### Data extract
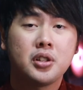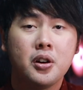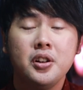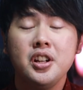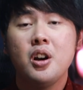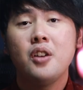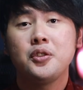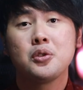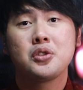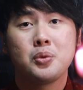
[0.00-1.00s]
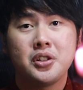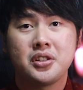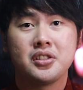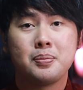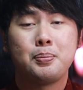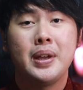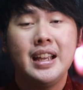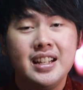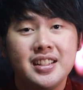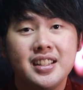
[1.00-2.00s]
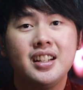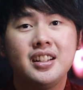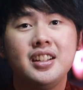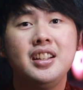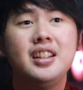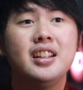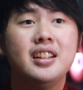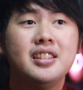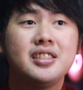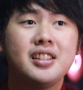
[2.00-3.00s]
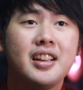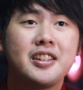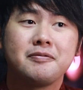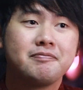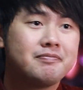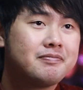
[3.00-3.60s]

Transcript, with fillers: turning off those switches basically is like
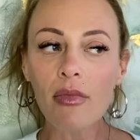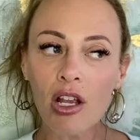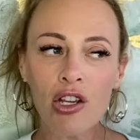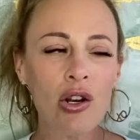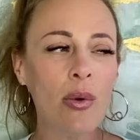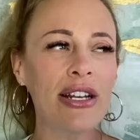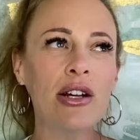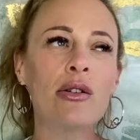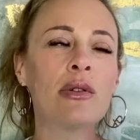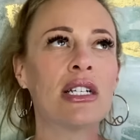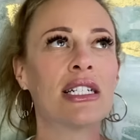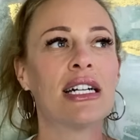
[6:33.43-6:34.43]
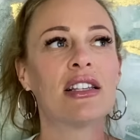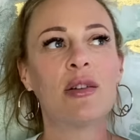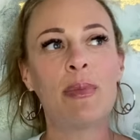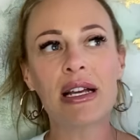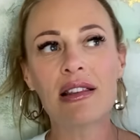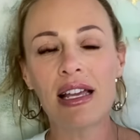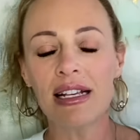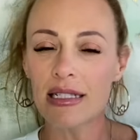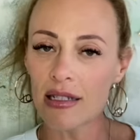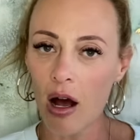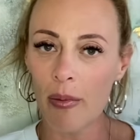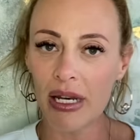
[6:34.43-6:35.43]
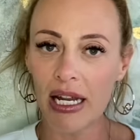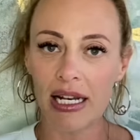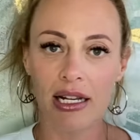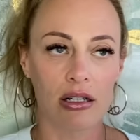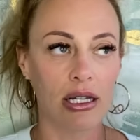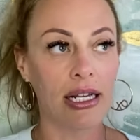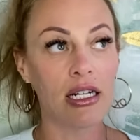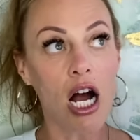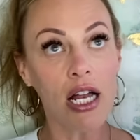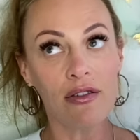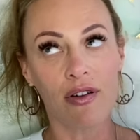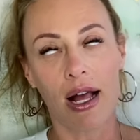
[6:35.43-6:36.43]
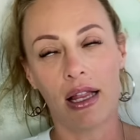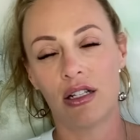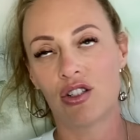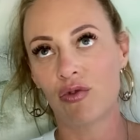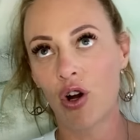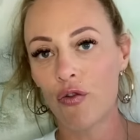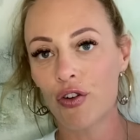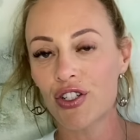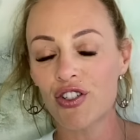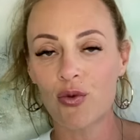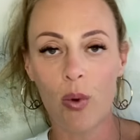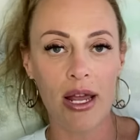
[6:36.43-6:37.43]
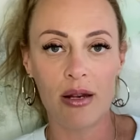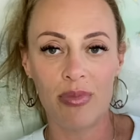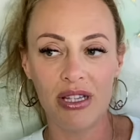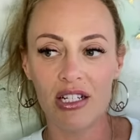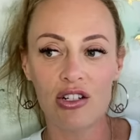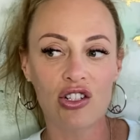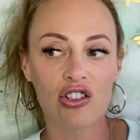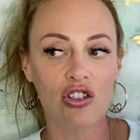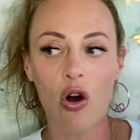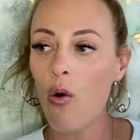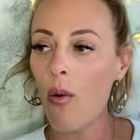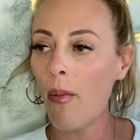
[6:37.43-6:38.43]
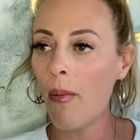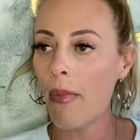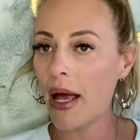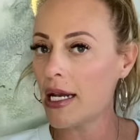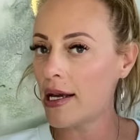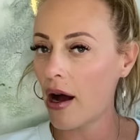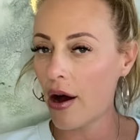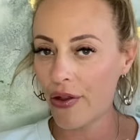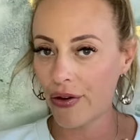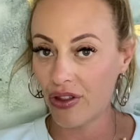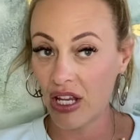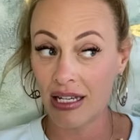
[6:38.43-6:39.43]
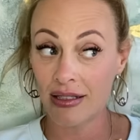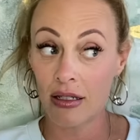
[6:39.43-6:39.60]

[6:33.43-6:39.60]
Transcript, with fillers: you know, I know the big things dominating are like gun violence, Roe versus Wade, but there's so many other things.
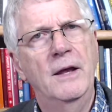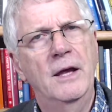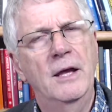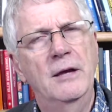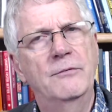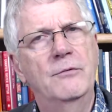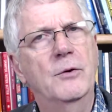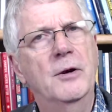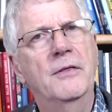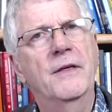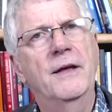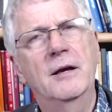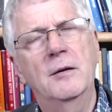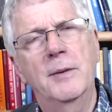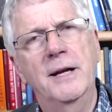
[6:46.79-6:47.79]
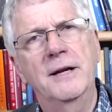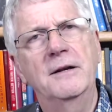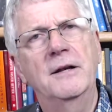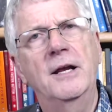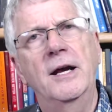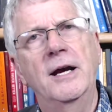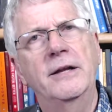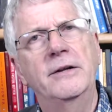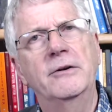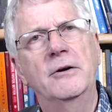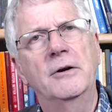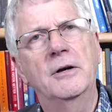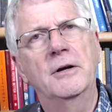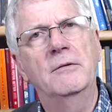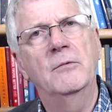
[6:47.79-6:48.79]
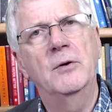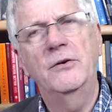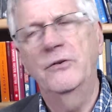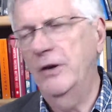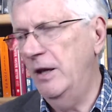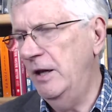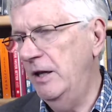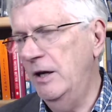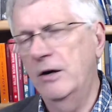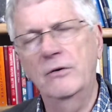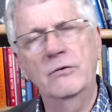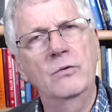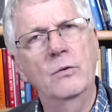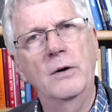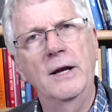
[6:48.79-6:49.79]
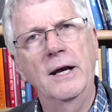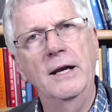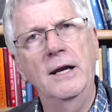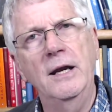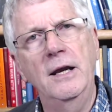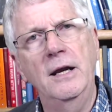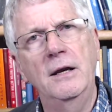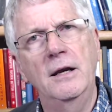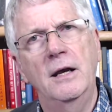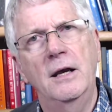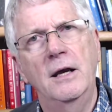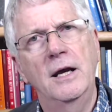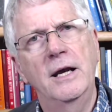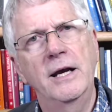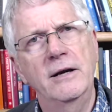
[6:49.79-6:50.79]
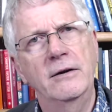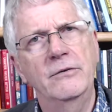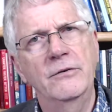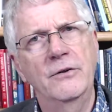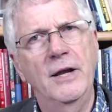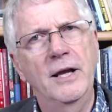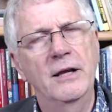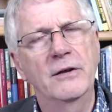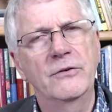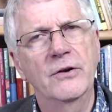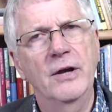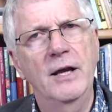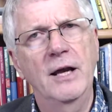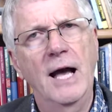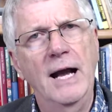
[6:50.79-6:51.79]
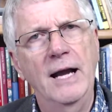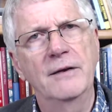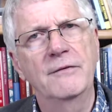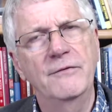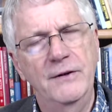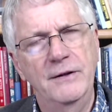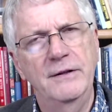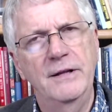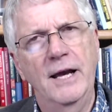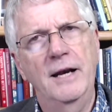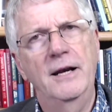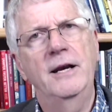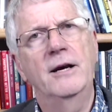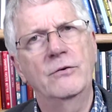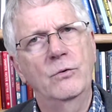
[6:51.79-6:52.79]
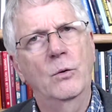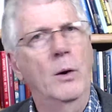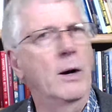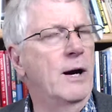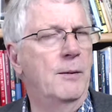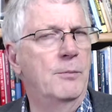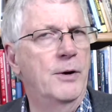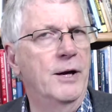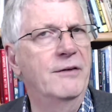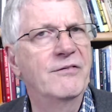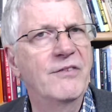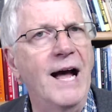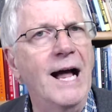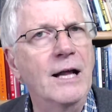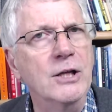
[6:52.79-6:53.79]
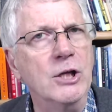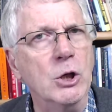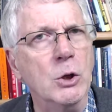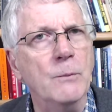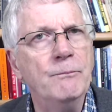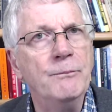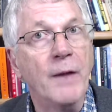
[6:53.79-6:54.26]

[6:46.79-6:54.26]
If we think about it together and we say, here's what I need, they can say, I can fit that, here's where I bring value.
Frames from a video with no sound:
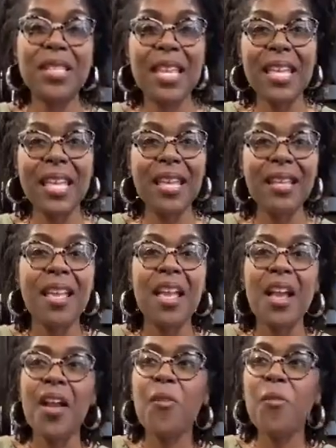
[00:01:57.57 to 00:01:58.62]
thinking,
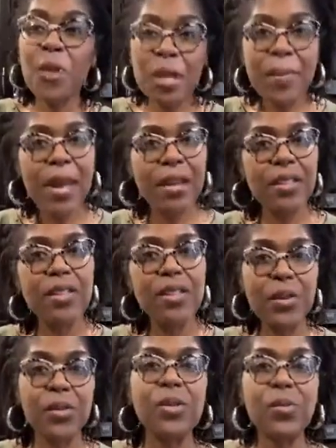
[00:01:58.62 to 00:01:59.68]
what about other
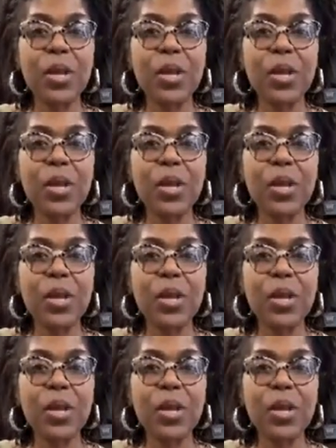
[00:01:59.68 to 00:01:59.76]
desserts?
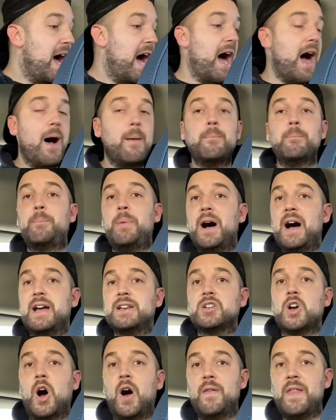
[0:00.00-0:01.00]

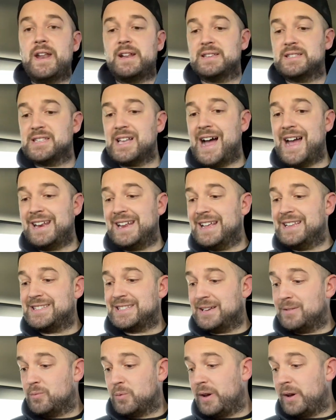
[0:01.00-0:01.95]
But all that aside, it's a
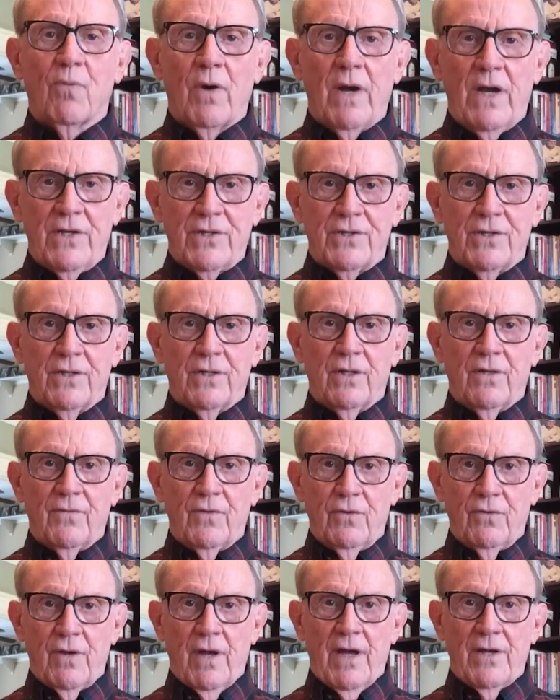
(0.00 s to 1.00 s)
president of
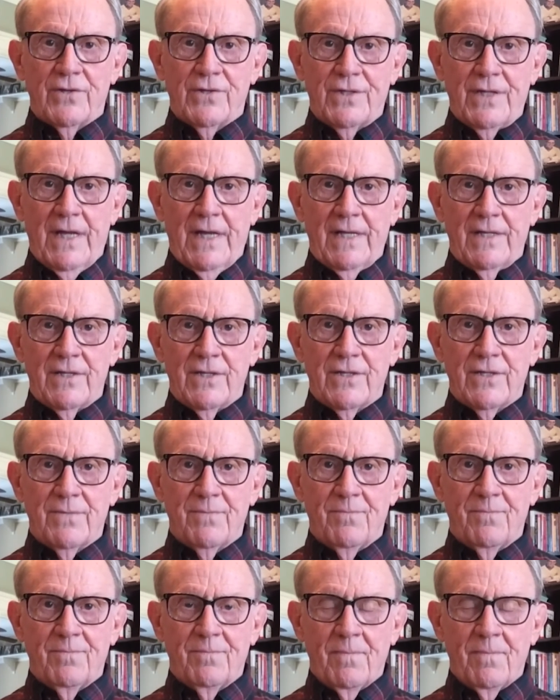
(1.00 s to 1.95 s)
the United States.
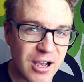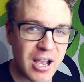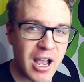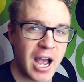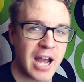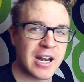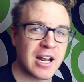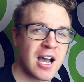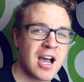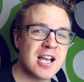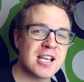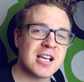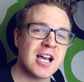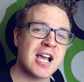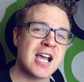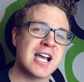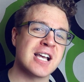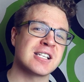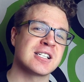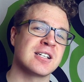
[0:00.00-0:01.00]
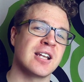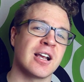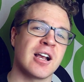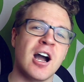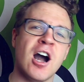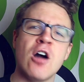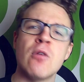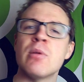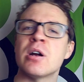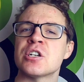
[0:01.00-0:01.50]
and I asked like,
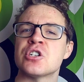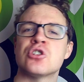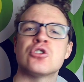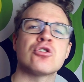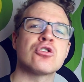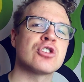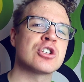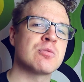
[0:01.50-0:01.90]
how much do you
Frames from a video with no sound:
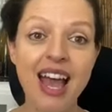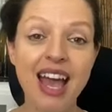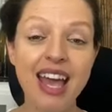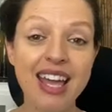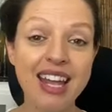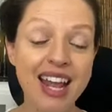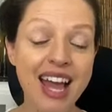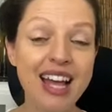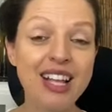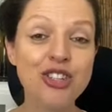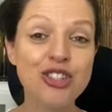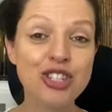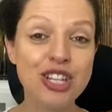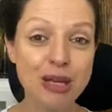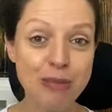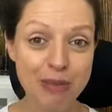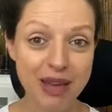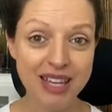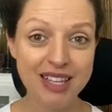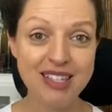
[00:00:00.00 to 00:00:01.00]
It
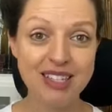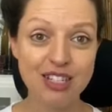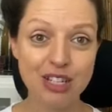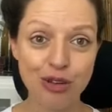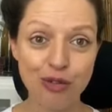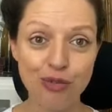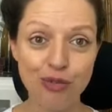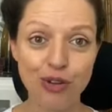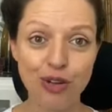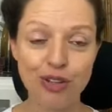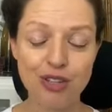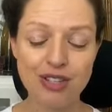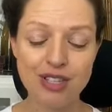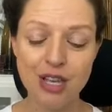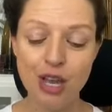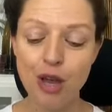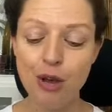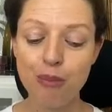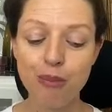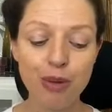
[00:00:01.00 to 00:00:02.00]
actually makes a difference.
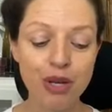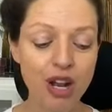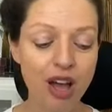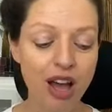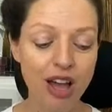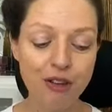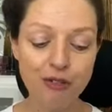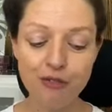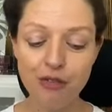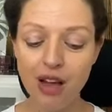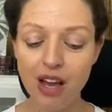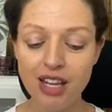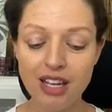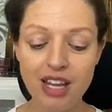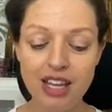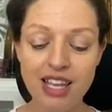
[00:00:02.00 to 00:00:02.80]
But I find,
######
About this exercise: Set down exactly and only the lines from the line that contains "[0:01.00-0:01.50]" through the last line of the entries above, with both of those lines included and the pictures left out.

Your solution:
[0:01.00-0:01.50]
and I asked like,
[0:01.50-0:01.90]
how much do you
Frames from a video with no sound:
[00:00:00.00 to 00:00:01.00]
It
[00:00:01.00 to 00:00:02.00]
actually makes a difference.
[00:00:02.00 to 00:00:02.80]
But I find,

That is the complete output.